The Buffet, R. Kelly’s 13th album, is like the 12 before it: hard to enjoy objectively. Per usual, we’re confronted with the prospect of an allegedly videotaped (and several-times testified against) statutory rapist trying to sweet-talk us for almost the duration of the thing. One development that made the cognitive dissonance more palatable post-trial was that the man behind such straight-faced mating calls as “Bump ‘n’ Grind” and “Feelin on Yo’ Booty” developed a sense of humor that sort of preemptively parodied himself before the growing mass of haters could reroute his success. You can’t buy that kind of PR move.
And so a tune called “Sex Planet” that builds to — uhuh — a joke about Uranus came to exemplify the third act of his career, which peaked with a 33-part soap opera called “Trapped in the Closet” that began the narrative proclaiming Kells to be a genius. An immaculate singer, self-producer, and relentlessly conceptual songwriter, he’s flirted with earning this dubious distinction throughout his dubious career, but geniuses have historically made a lot more great albums. More often than not, Kelly’s best albums (1995’s Isley-swirled R. Kelly, 1998’s smooth-playing double R.) and songs (the party-hearty “Ignition (Remix),” the mock-scandalized Usher duet “Same Girl”) have steered away from overbearing and overcorrecting altogether; they’re just nice. Warm, well-turned R&B sitcoms with the occasional joke gone right could be his legacy if he’d let it— 2009’s “Echo” adapted The-Dream’s velvet layering for a “fingernails in the Worldmusicfestse” freak jam that culminates in a yodel.
But almost this same week two years ago he was pleading to “Marry the Pussy” on Black Panties just as on 2010’s Love Letter and 2012’s Write Me Back he was trying on Percy Sledge’s shoes trying to make us forget 12 Play’s subtlety-free “I Like the Crotch on You.” Kelly’s been zero to 100 and back so many times you could say he started from Uranus and ended up here. He isn’t low-key anything.
Thus the first three minutes of The Buffet alone deliver “I’m about to get you mad pregnant,” “my lyrics got a big dick,” and an all-you-can-eat joke that k.d. lang beat him to 20 years ago. Which is to say nothing about the headlong choir that quadruples him on the word “Sex!” or how his music “put a molly in your ear,” or the “fitted cap” he MacGyvers out of one woman’s genitals. Some of it’s did-he-do-that uproarious, some’s why-did-he-do-that embarrassing, and usually it’s hard to tell the difference. But you can bet that “I’m just metaphorically speaking” is a line his lawyer’s advised him to put in there these days.

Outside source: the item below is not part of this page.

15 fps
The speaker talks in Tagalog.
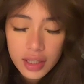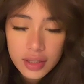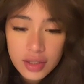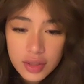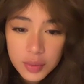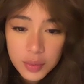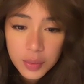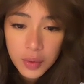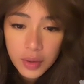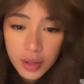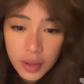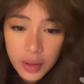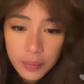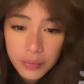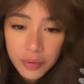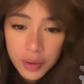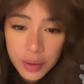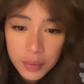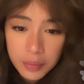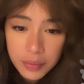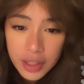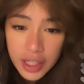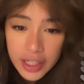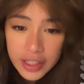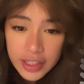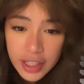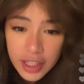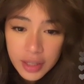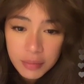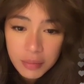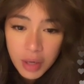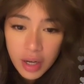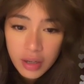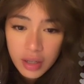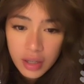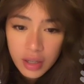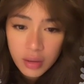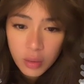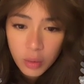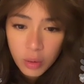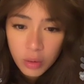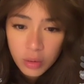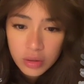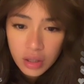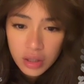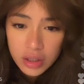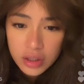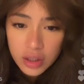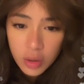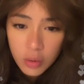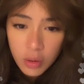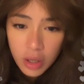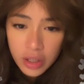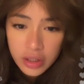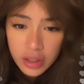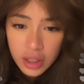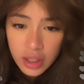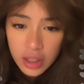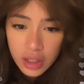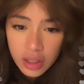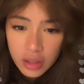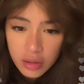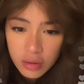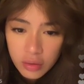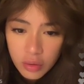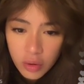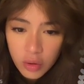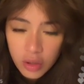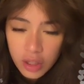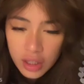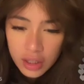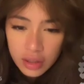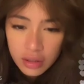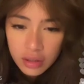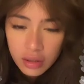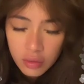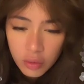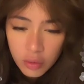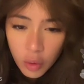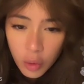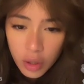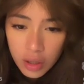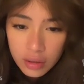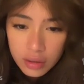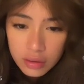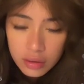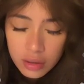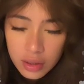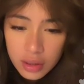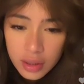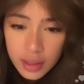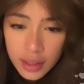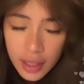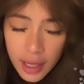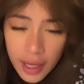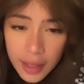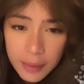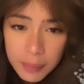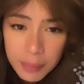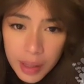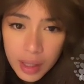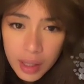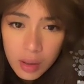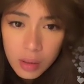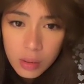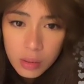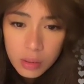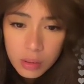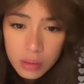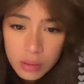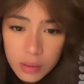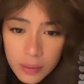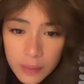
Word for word: I just woke up from kay Kay Mare. Oh, nakita ko kay Kay Rolling. Rolling. Hi, Pao!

The first half of The Buffet is probably his most consistent “funny” work since 2007’s premise-happy Double Up, with special thanks to the frenetic realness of “Anything Goes” (“IHOP is the only thing left to do”) and the irresistible “Marching Band,” where Kelly takes Jason Derulo’s “Trumpets” to its (scato)logical extreme. Now 48, he wastes no time peppering his lyrics with face-sitting or references to his own past hits (“Half on a Baby” and “I Believe I Can Fly” callbacks abound). For all of his threats to get in his rocket ship and tell haters bye, the genius is perpetually rushing to salvage his legacy by stuffing in as much musical output as possible between his scandal and his death.

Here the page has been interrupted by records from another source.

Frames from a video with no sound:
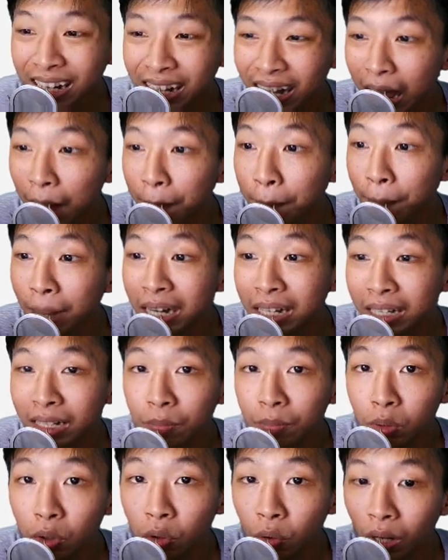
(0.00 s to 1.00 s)
Harganya
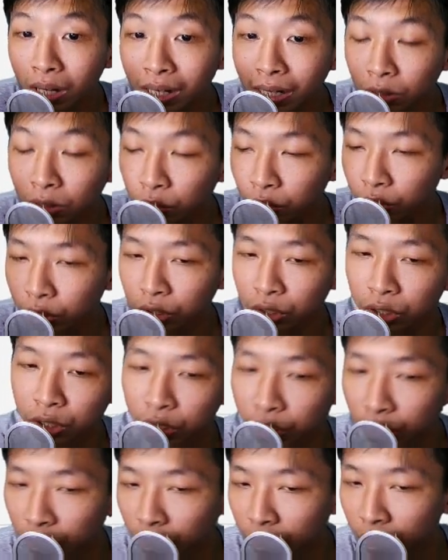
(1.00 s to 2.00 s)

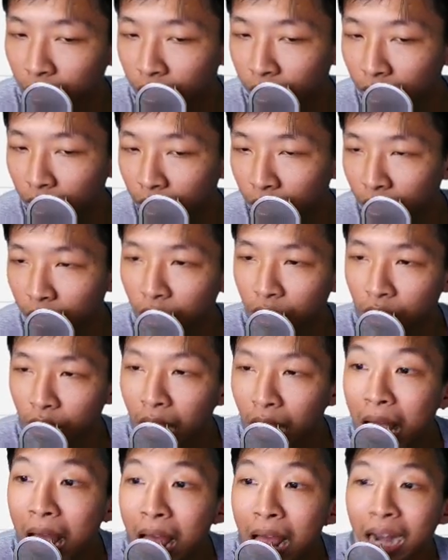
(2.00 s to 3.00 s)

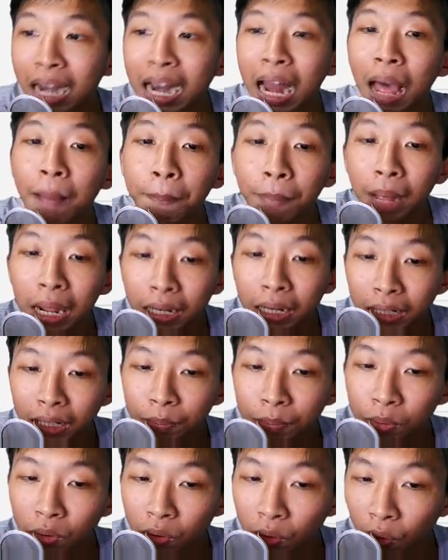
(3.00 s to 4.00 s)
8.200. 8.200
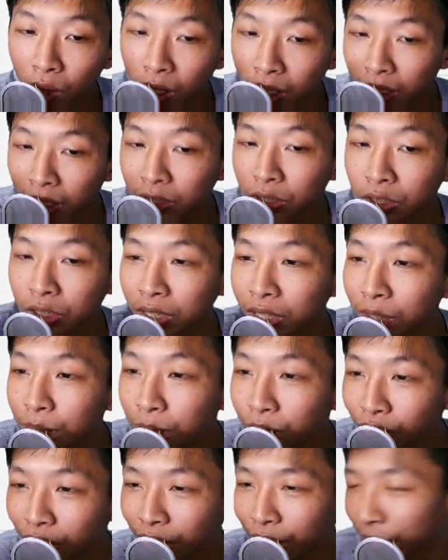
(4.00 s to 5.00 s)

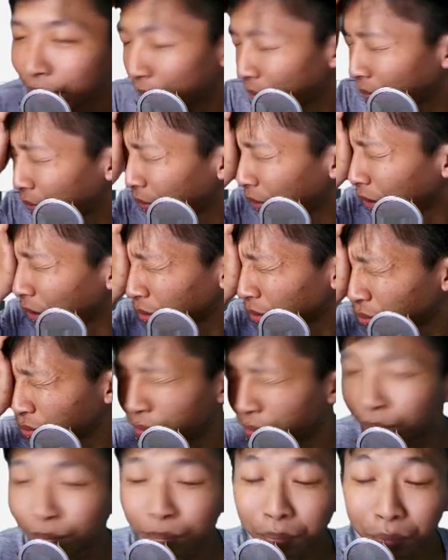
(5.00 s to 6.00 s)
di bulan Feb.
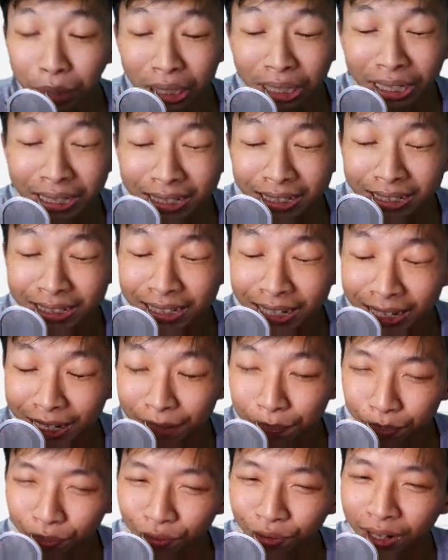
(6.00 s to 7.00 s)

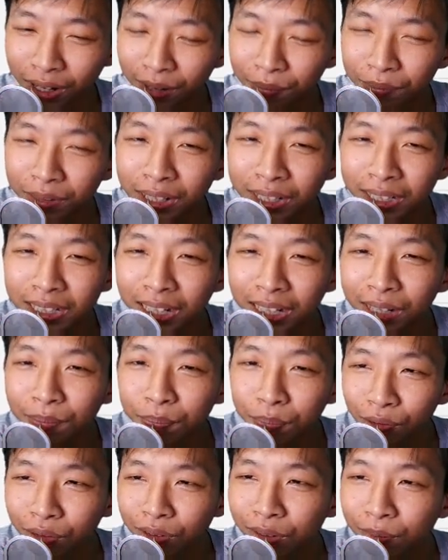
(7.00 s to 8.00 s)
Minusnya 1000 ya,
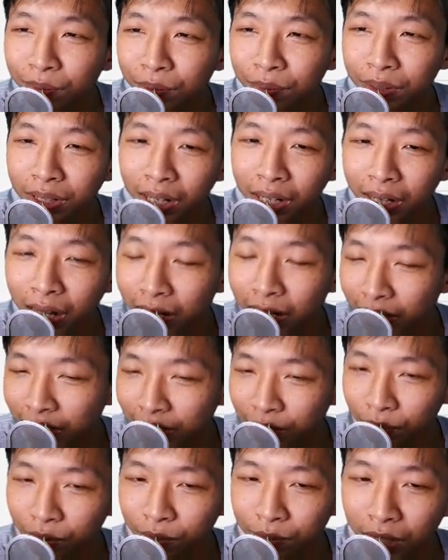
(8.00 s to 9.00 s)
minus 1000 teman-teman
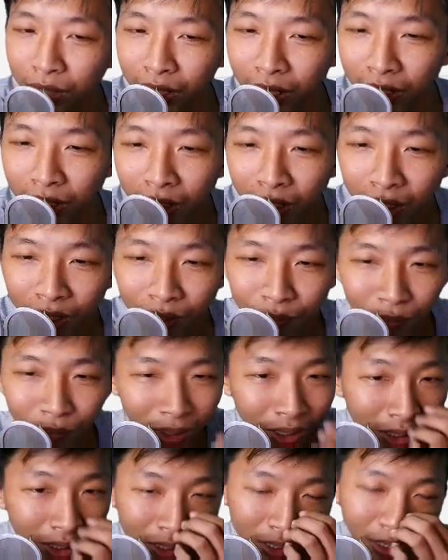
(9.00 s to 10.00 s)
dari harga sebelumnya ya.
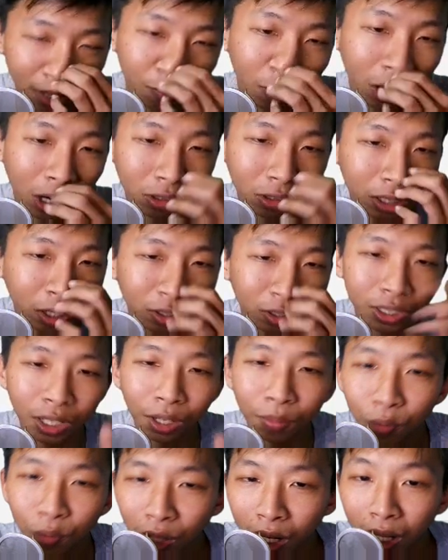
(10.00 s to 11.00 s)
Minus 1000,
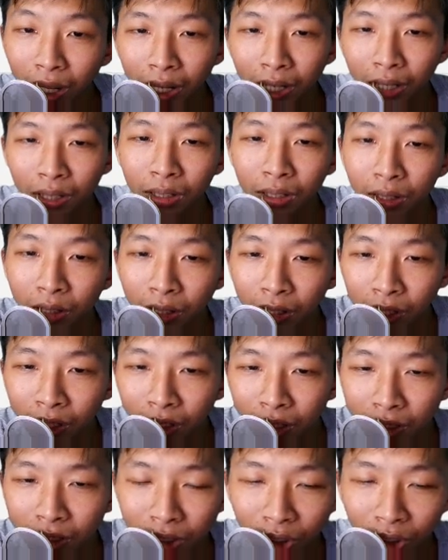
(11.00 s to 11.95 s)
aku taruh 1000 lah ya.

At a brisk 13 tracks, The Buffet mostly leans in Kelly’s favor, working out syntactical muscles by rhyming “seen her” with “demeanor” or sophomoric ones by terming sex “poker and I’m going all in.” His duets are shrewd: On “Let’s Be Real Now,” Tinashe gets to showcase chops that the gridlocked slink of Aquarius was too cool for, while “Switch Up” is a skittering Lil Wayne collaboration paced like a Rae Sremmurd banger. Even the biggest potential meltdown here, a duet with his 17-year-old daughter Ariirayé (neé Joann Kelly), called “Wanna Be There,” is a winningly bold apology for his parental failings that recalls, of all things, “Father / Daughter Dialogue” by folkie deadbeat-dad Loudon Wainwright III.

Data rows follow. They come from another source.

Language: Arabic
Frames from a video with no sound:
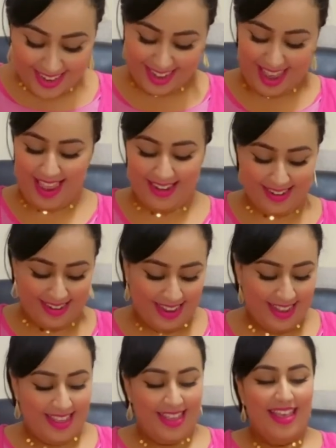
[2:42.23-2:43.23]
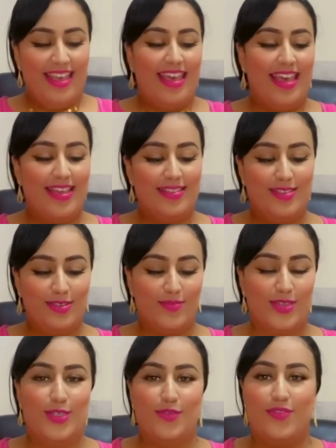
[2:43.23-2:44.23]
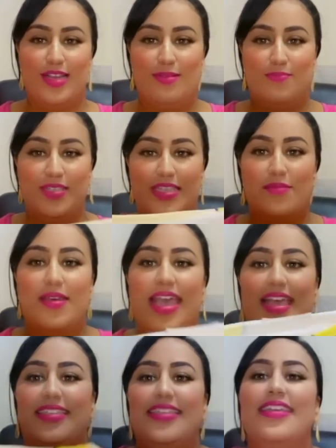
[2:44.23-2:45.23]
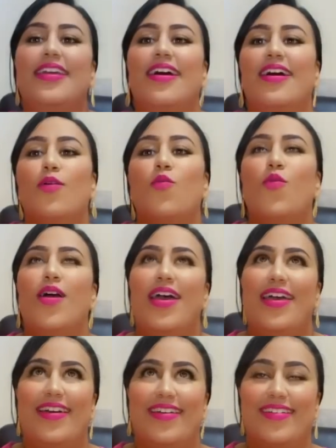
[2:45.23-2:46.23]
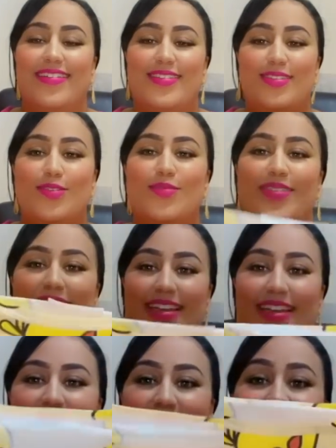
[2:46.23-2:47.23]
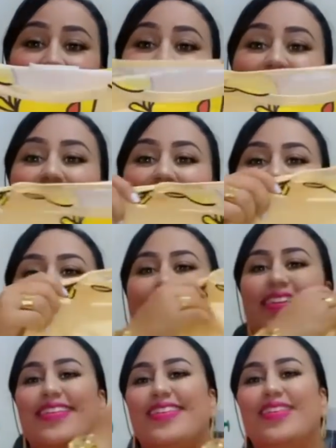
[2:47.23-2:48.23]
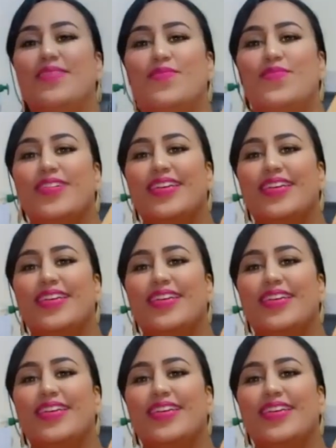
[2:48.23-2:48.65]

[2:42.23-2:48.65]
ريال ها نتوما شوفوا هاد البيجامه هادي واعره الثوب ديالها رطيب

But around track ten, the retro-soul meant to add variety — something that most Kelly albums lack — instead brings the fantasy of a Great Kelly Album crashing back to Earth. “Get Out of Here With Me” and the boring, oddly chosen single “Backyard Party” expose his weakness for corn. “Wake Up Everybody” (“Making love til you scream”) is a rote concept even for him, and even though the prioritization anthem “Sextime” sincerely declares you more important than a flight or a club, it’s still an R. Kelly song called “Sextime” in 2015. (Was “Business Time” too subtle or just already taken?)
So one more frustrating time, The Buffet is better than just another R. Kelly album, but not enough to be worth saying so outside of a review, much less on a year-end list; call it a good one-night stand. For an “anything goes” guy you think he’d be more adventurous; at long last, his on-record persona feels brazen without coming off as entitled to his conquests. If he’s really a genius he’ll find more music to go with it.